永遠の70年代男・テリー横田の日誌です。

筆者は田舎の初老爺、下手の横好きアマチュア作曲屋、70年代洋楽ポップス愛好家、70年代少女漫画愛好家、
女子ヴァリボ&フィギュアスケートオタ、Negicco在宅応援組です。

戦災孤児から女優へ~サヘル・ローズ~

イラン生まれ、日本育ちの女優・サヘル・ローズさんという人がテレビに出ていました。目を見張る美人でそれだけで萌え萌えなんですが、その生い立ち境遇、日本にたどり着いたいきさつの話があまりに壮絶すぎて、私は涙を禁じ得ませんでした。(tt)


サヘル・ローズ・インタビュー前編

http://trendy.nikkeibp.co.jp/lc/jidai/090402_sahel1/


サヘル・ローズ・インタビュー後編

http://trendy.nikkeibp.co.jp/lc/jidai/090407_sahel2/


読んでもらうとわかるんですが、サヘルさんはイラン・イラク戦争戦災孤児です。爆撃で家族全員を失い、自分も死の淵からボランティア女学生に助け出された。その助け出した女性が、彼女を日本で育てた養母・フローラさんといいます。孤児院で暮らすようになったサヘルさんに、何度か会いに行っているうちに、情が移ったんでしょう。結婚もしていないのに、彼女を引き取って育てる決心をします。ところがそのことで、フローラさんは実家と大げんかして勘当されてしまいます。(このへんは戦前の日本みたいですね)

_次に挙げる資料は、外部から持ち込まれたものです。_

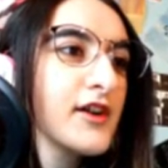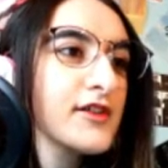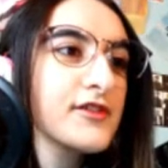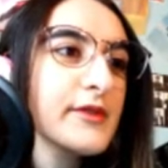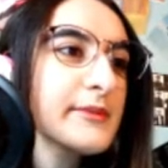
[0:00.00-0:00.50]

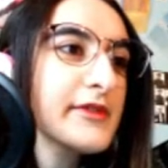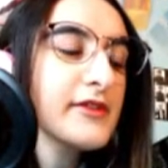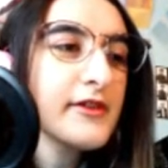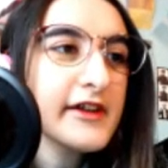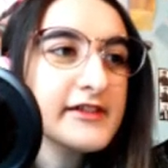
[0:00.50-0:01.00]
Her
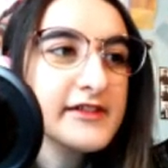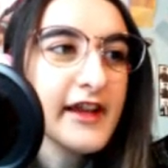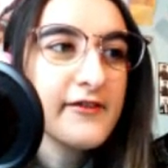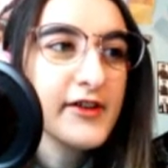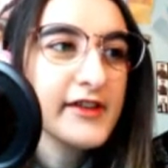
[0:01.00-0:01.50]
swimsuit, I just
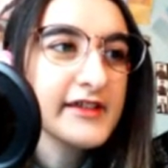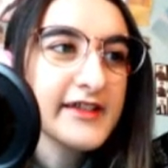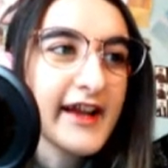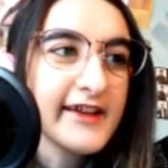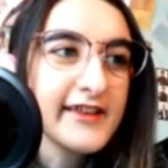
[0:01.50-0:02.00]
gave her this
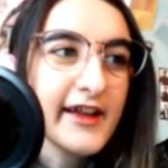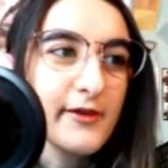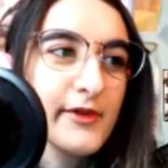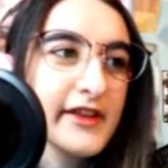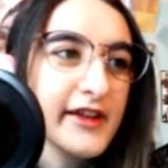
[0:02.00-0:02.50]
kind of like
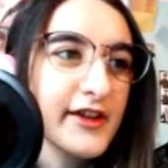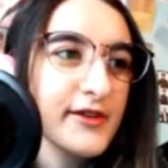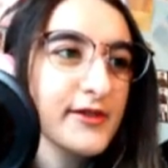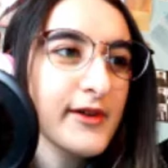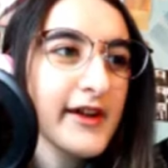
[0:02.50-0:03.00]
really
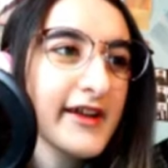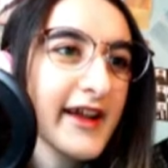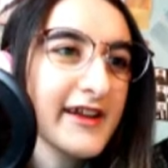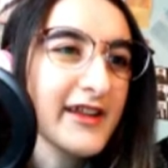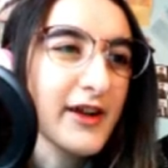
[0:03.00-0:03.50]
cute,
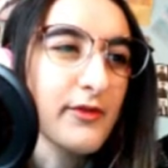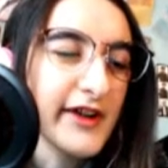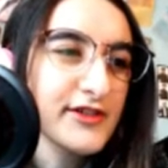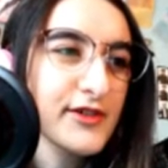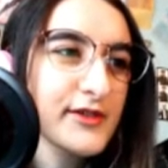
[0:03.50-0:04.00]
kind of like
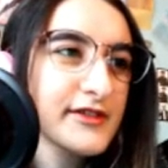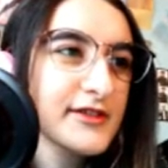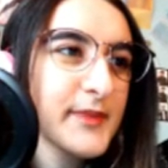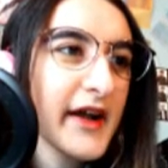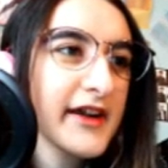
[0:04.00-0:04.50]
retro
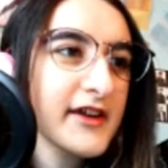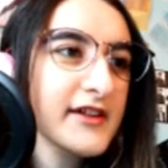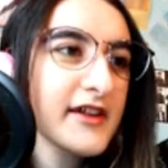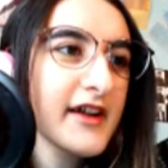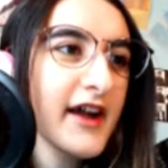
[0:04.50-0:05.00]

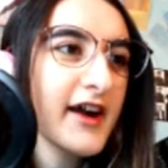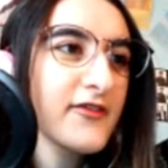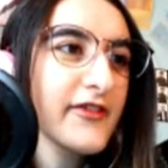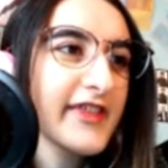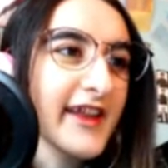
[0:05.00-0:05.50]
inspired
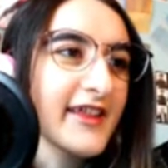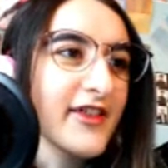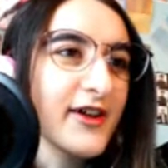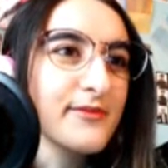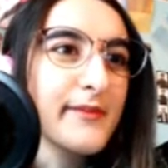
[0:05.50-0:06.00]
outfit that I
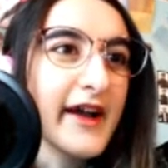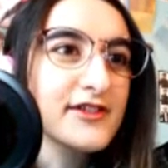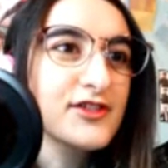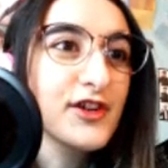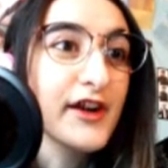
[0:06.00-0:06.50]
thought
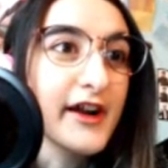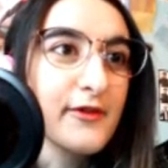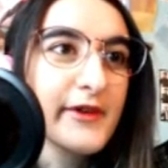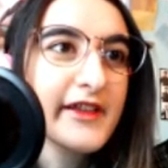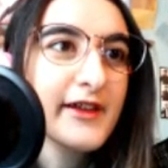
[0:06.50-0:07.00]
matched her
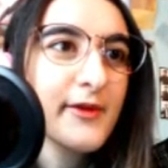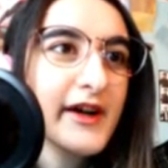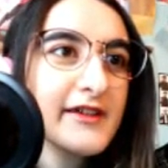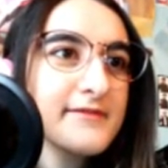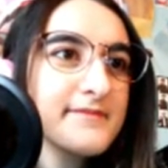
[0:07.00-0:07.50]
hair really
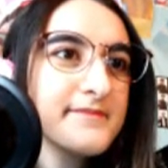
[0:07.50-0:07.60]
well.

フローラさんは、当時婚約中だった彼が日本で働いていたこともあり、幼いサヘルさんを連れて日本に渡ります。ところがその彼も、ドメスティック・ヴァイオレンスがひどく、関係は破局。二人は一時期は本当に「路頭に迷う」ホームレスになったといいます。


それでもなんとか、二人はペルシャ絨毯の織物実演などの仕事で極貧ながらも生活していきます。言葉もよくわからない異国の地で、血のつながらない子供を、本当に愛して、育て上げた。自分は結局結婚もしないで。このフローラ母さんには意地もあったんでしょう。相当な「じょっぱり」です。戦前の貧しかった日本には時々、こういう風に情にほだされて、養子養女を我が身を削ってでも育てる、そんなケースもあったようですが、現代ではまず考えられません。情が深いとか業だとか、そんな言葉さえ軽々しい。「状況を生きるのに必死だった」んでしょう。


日本人得意の「いじめ」にも、サヘルさんは遭遇します。死にたいと思ったこともあったと。でも「母の人生を思うと、自殺なんて逃げは、恥ずかしくて出来なかった」といいます。「いじめる人もいましたけど、助けてくれる人、その時々何も言わず力になってくれる人も多かった。母はもちろんですが、周りの人にも感謝しています。私は本来、空爆で死んでいた人間。それが人様の不思議な力でここまで来れましたから」と。


このくだりで、私は大泣きしてしまいました。(TT)


演歌のお涙ちょうだいと言うなかれ。現代日本で暮らす以上、シニカルでニヒルな考え方も、当然情報として入ってきます。そんな中でもなお、どーん!と崩れない、母の愛が歴然とそこにあり、自分は愛されている。だから、世界に感謝をしたい。


バブル崩壊後、利己主義に固まった日本人が、忘れ果てた「アジアの義理人情」が、ここにありました。